Я проучился там до мая 41-го. Нам преподавали рукопашный бой, подрывное дело, учили стрелять из всех видов оружия. Мы прыгали с парашютом, и там я освоил рацию настолько хорошо, что меня сделали радистом группы и дали еще более углубленный курс.
— А кто у вас преподавал в разведшколе? — спросил генерал.
— Ну, разные там были: и немцы, и русские. Один был озлобленный белогвардеец, есаул Чернов, читал нам основы подрывного дела, — ответил Паша.
— Да… знавал я одного есаула Чернова… давно, давно это было, — пробормотал генерал, его голос звучал, как отголосок далекого прошлого.
— Ну а дальше, вы все знаете, нашу диверсионную группу забросили сюда с заданием захватить секретные документы и вас, товарищ генерал. Но мы вместе с Андреем не дали им это сделать.
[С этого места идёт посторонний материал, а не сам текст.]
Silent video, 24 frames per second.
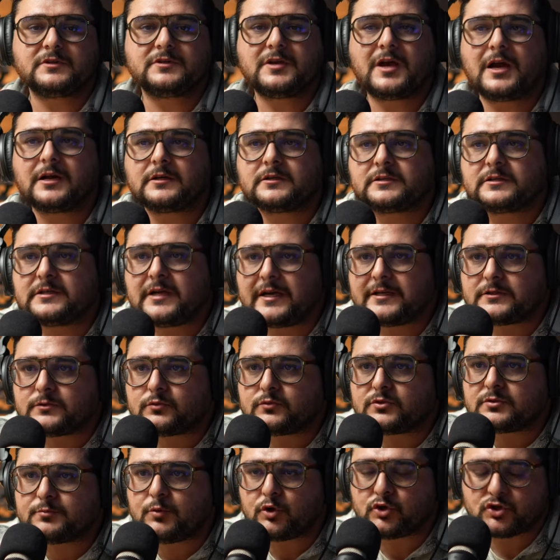
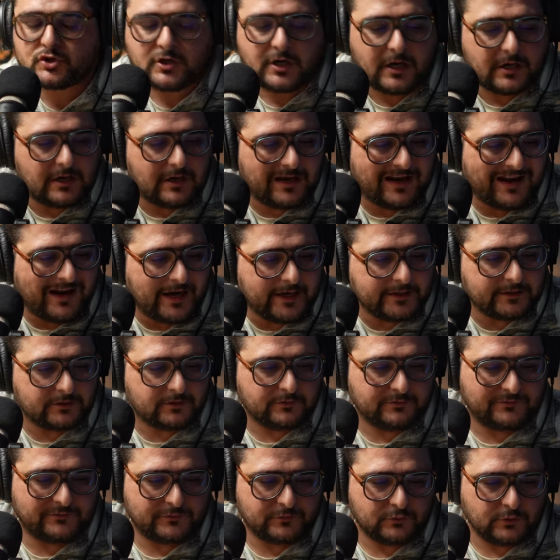Tagesleistungspauschale
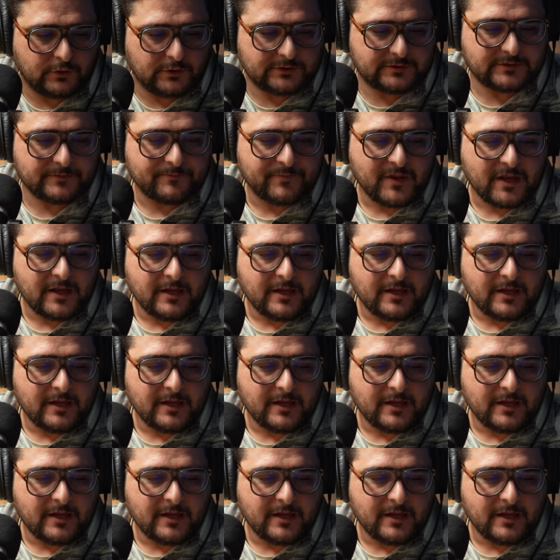eingeführt.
Мы уничтожили полностью диверсионную группу и группу эсэсовцев, — закончил свой рассказ Павел.
— Да, Павел, результат ваших боевых действий, как говорится, налицо, вон на поляне валяются, — сказал генерал.— Вы с Андреем, молодцы, — добавил он.— Только я вот не могу взять в толк, откуда они знали, вообще про секретные документы и, что именно сегодня, мы их повезем в Москву.
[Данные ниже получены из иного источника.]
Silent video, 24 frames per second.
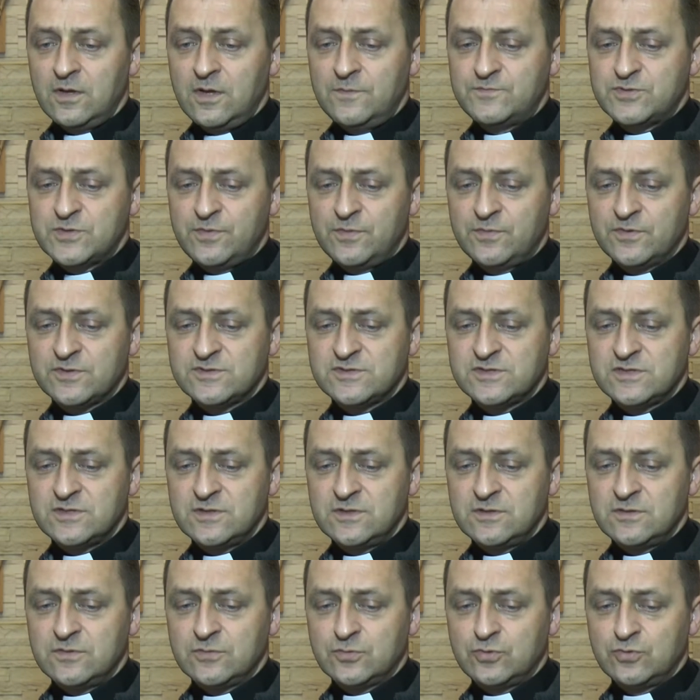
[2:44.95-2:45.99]
Przy
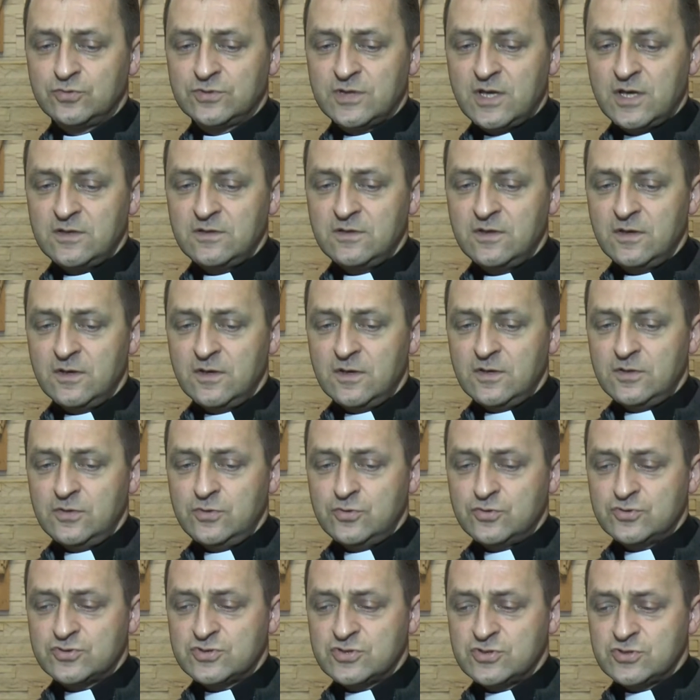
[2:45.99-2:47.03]
pomocy tutaj
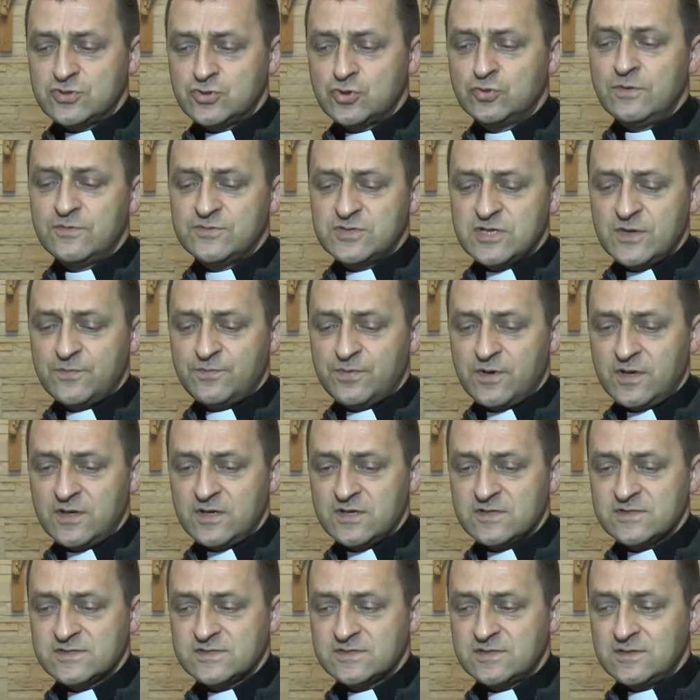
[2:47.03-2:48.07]
już źródłem ciepła
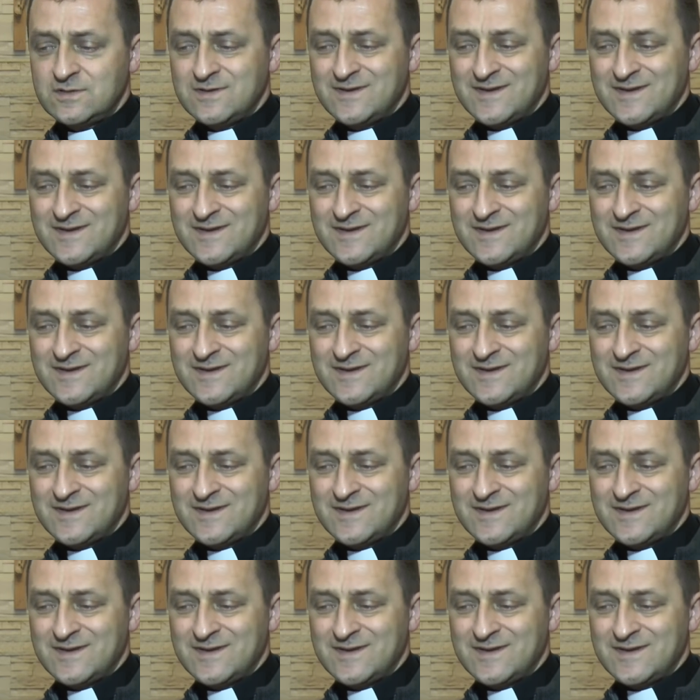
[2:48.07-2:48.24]
jest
— От предателя… — сказал Павел. В штабе округа на высокой должности был немецкий предатель, он всё и докладывал немцам, а вчера вечером я лично от него принял радиограмму о примерном времени прибытия вашего конвоя на контрольную точку, то есть сюда, — сказал Павел.
— Знаешь, кто это… — резко, жестко спросил генерал Павла. — Фамилию, звание…
— Нет, товарищ генерал, — ответил Павел, — увы, не знаю.
Во время рассказа Павла майор НКВД стоял за спиной генерала и внимательно слушал его рассказ.
Генерал обернулся к нему и сказал:
— Ну что, услышал, майор? — и с нескрываемой злостью добавил: В штабе был предатель, чем вы там вообще занимались, НКВДешники? Всех вас надо под трибунал и расстрелять, и тебя первого, Карасев, — сказал генерал.
— Да все, что он тут наплел, похоже на красивую легенду, товарищ генерал, все еще надо проверить, — промямлил майор НКВД.
— Проверим, всех в Москве проверим с пристрастием, — сказал генерал.
Андрей и Павел, услышав впервые фамилию майора НКВД… переглянулись, так как позывной предателя был «рыбак». «Карасев-карась-рыба-Рыбак» — связь явно прослеживалась, но обвинить целого майора НКВД в предательстве… это не шутка, тут нужны были веские доказательства.